Doña Ana Lucía’s Prithvi Empanadas
I have never been able to make empanadas quite so perfect as my mother’s, even with all those long monsoon afternoons helping her make batches on batches of them. However, I perfected a recipe of my own as a college apprentice that serves me in good stead now as a professor myself. I like to gather a small group of people interested in Latin culture together in my kitchen to make a whole batch together, with enough for everyone to take home.

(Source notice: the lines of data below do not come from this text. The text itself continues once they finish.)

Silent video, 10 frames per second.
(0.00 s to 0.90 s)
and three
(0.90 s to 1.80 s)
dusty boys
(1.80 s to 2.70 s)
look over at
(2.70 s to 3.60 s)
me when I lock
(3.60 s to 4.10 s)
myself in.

My favorite filling involves some of the best of three separate worlds, with a nice tail of slig and golden Buddha-potato from Prithvi, lagoon-olives and sea vegetables from Parvati, and spices and velociraptor eggs from my native Sati. However, I have adapted it to what I believe the original Serrano recipe was on Earth, with Earth ingredients only.
Ingredients:
Pastry
- 1L all-purpose flour (if you can’t find quatrotriticle)
- 10mL baking powder
- 5mL salt
- 250mL olive oil
- 250mL warm milk (cow will do, goat is better)

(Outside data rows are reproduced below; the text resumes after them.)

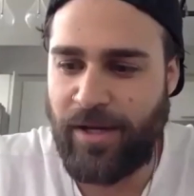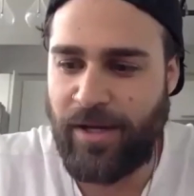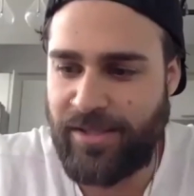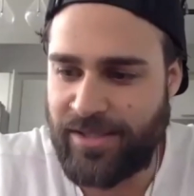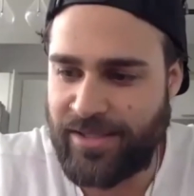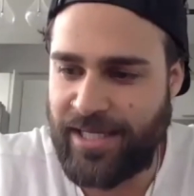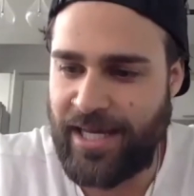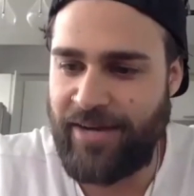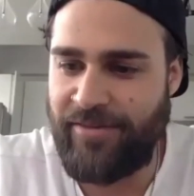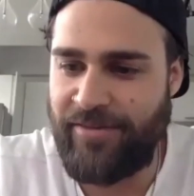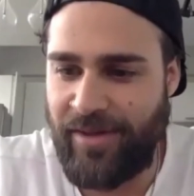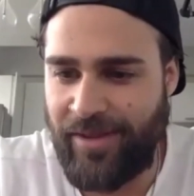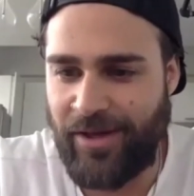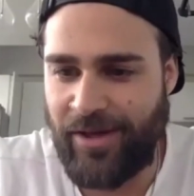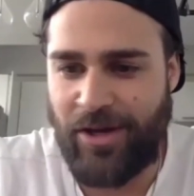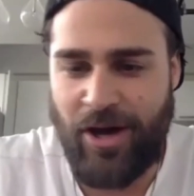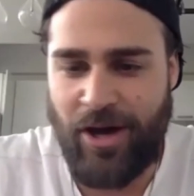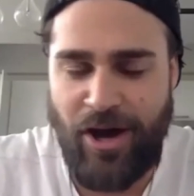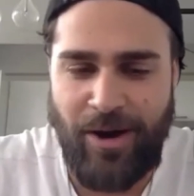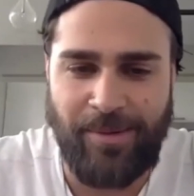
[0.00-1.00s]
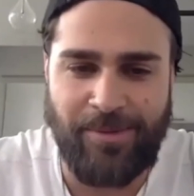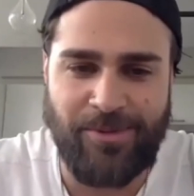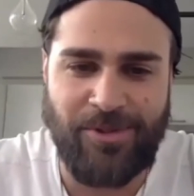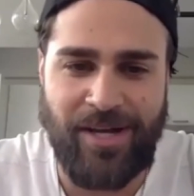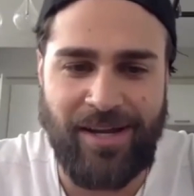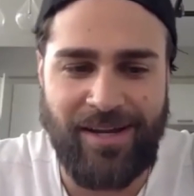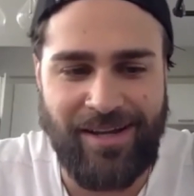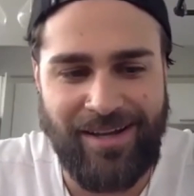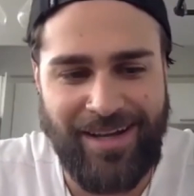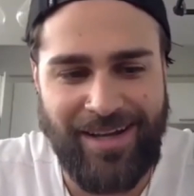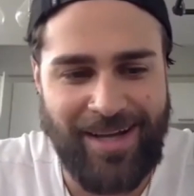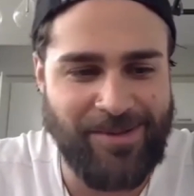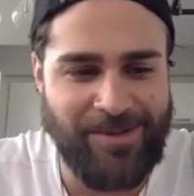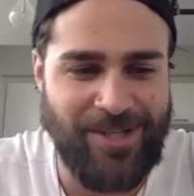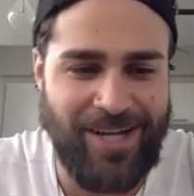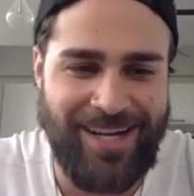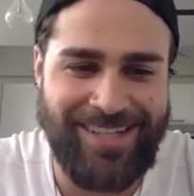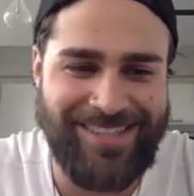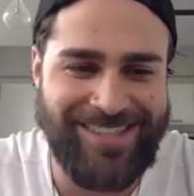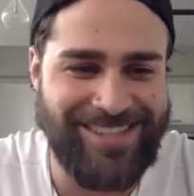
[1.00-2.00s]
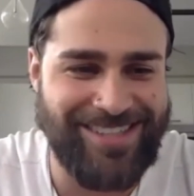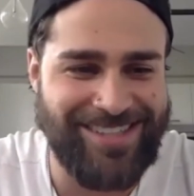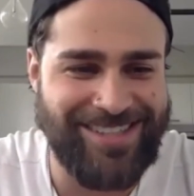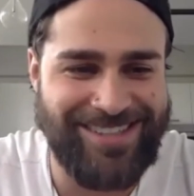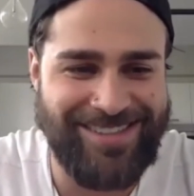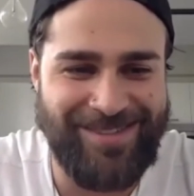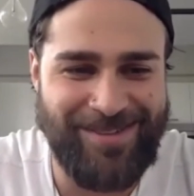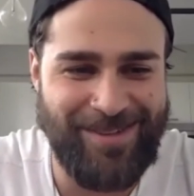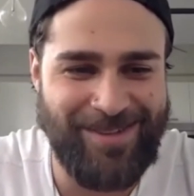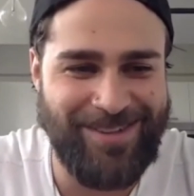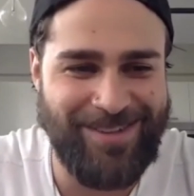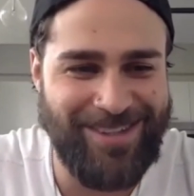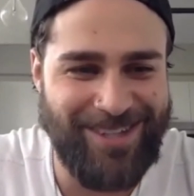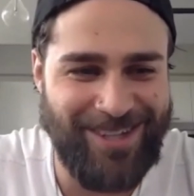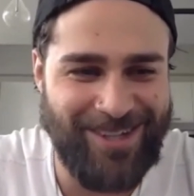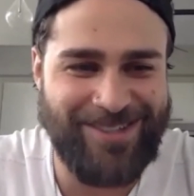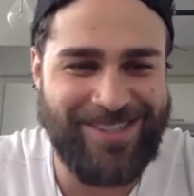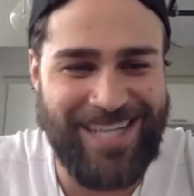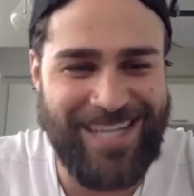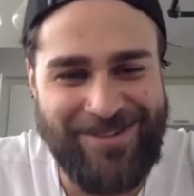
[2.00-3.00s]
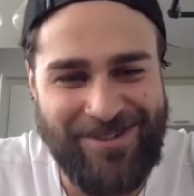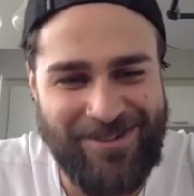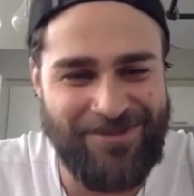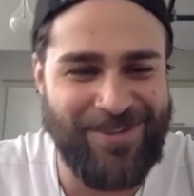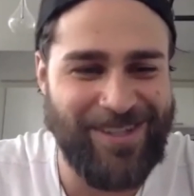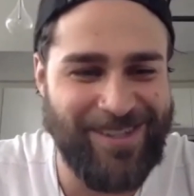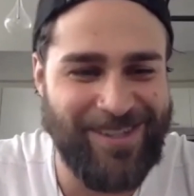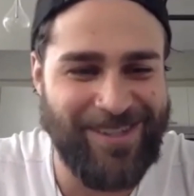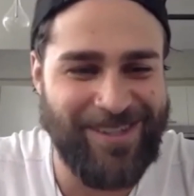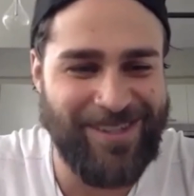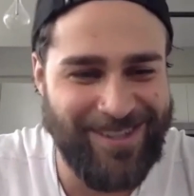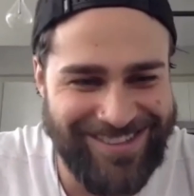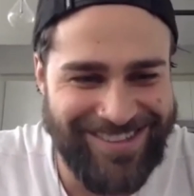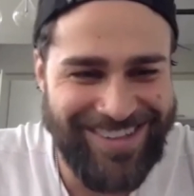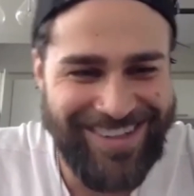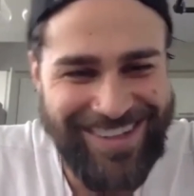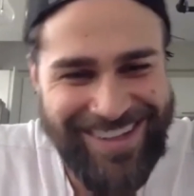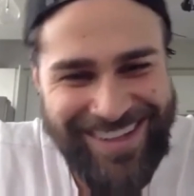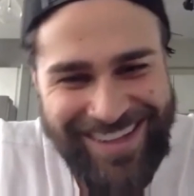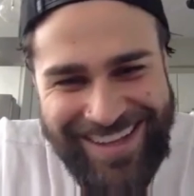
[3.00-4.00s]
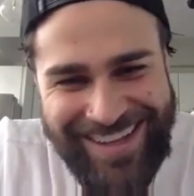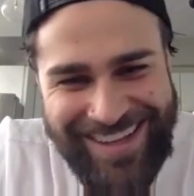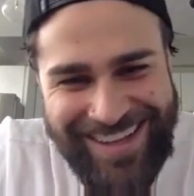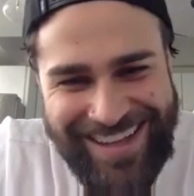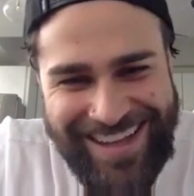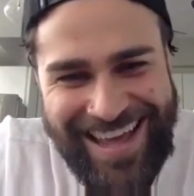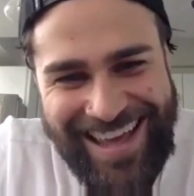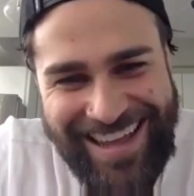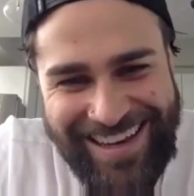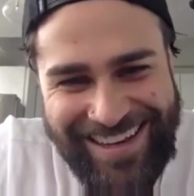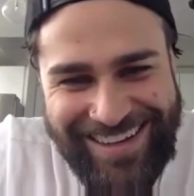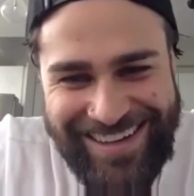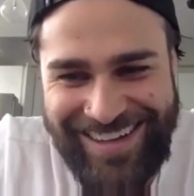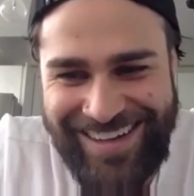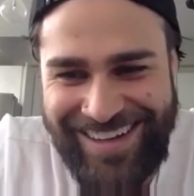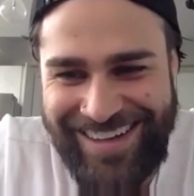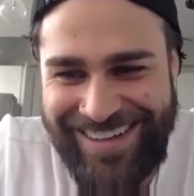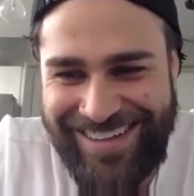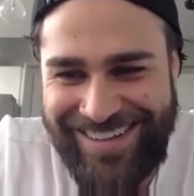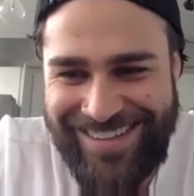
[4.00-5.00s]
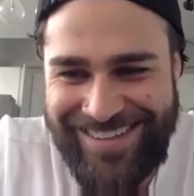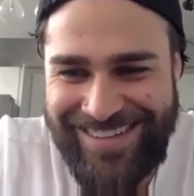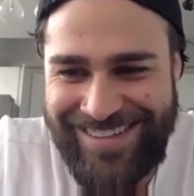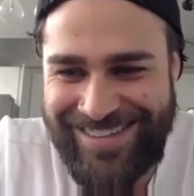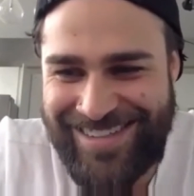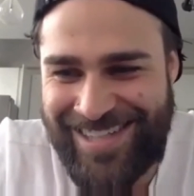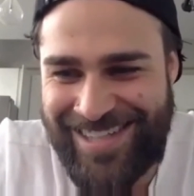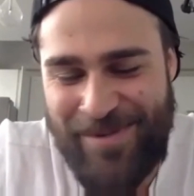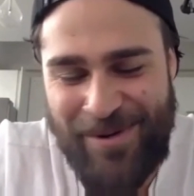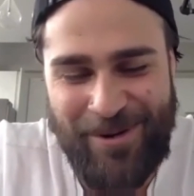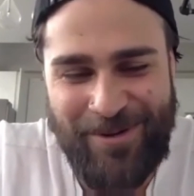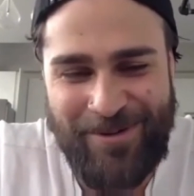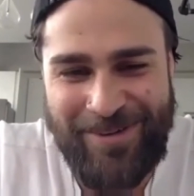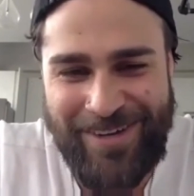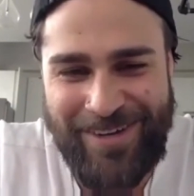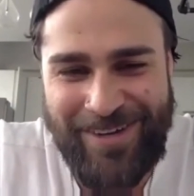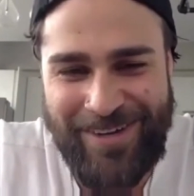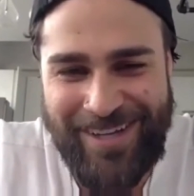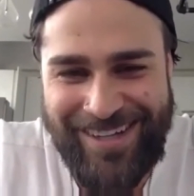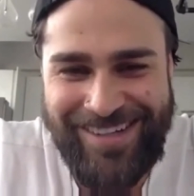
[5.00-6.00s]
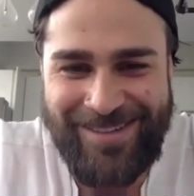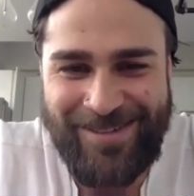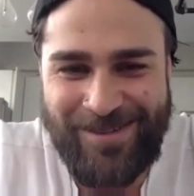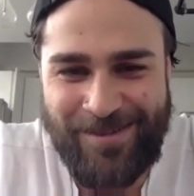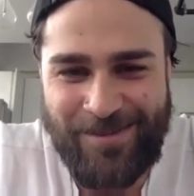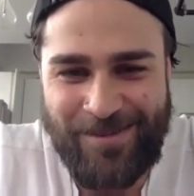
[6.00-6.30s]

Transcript: projects kind of on the go. I'm trying to just, stay fulfilled and stay motivated.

- 100mL cornmeal, or enough to cover baking sheet(s)
- 1 egg (to brush with)
Filling
- 500g beef, ground or chopped to approximately 11mm (the size of one of Doña Ana Lucía’s iron slugs)
- 1 onion, chopped
- 250g cubed potatoes, boiled
- 3 hardboiled eggs, rough chopped (duck eggs for more of a Devi flavor, chicken eggs for more of an Earth flavor)
- 200g red and green peppers, chopped
- 1 can of olives, chopped
- 1 bulb garlic, minced
- dash cumin
- dash paprika
- dash achiote powder
- sprigs parsley
Instructions
Mix together flour, salt, and baking powder, then mix in oil and milk until dough forms a ball. Knead on cornmeal, then let stand 30 minutes. Open can of olives, drain, transfer olives to rice bowl. Boil potatoes.
Fry the beef with the garlic and onions in a little olive oil until onions translucent, then add potatoes, cumin, chili, achiote, red and green peppers, and enough potato water to cover. Cook, covered, until the meat is tender. Take off heat and add parsley, olives, and chopped hard-boiled eggs.
Roll out dough with pin until 5mm thick, then cut out circles with wide-mouth olives can. If too large, cut into working pieces first. Preheat your oven for 180*C. Take each circle, ladle a generous helping of filling in the middle, fold over and fold it repulgue-style with your fingers. Brush with the egg to help seal and set a shiny finish, then lay on a cornmeal-lined baking sheet. Repeat until you run out of either filling, dough, or baking sheets.
Bake at 180*C for 15 minutes or so, or until the scent drives your blood to unspeakable things. Enjoy with crisp dry rice lager or sips of good rum.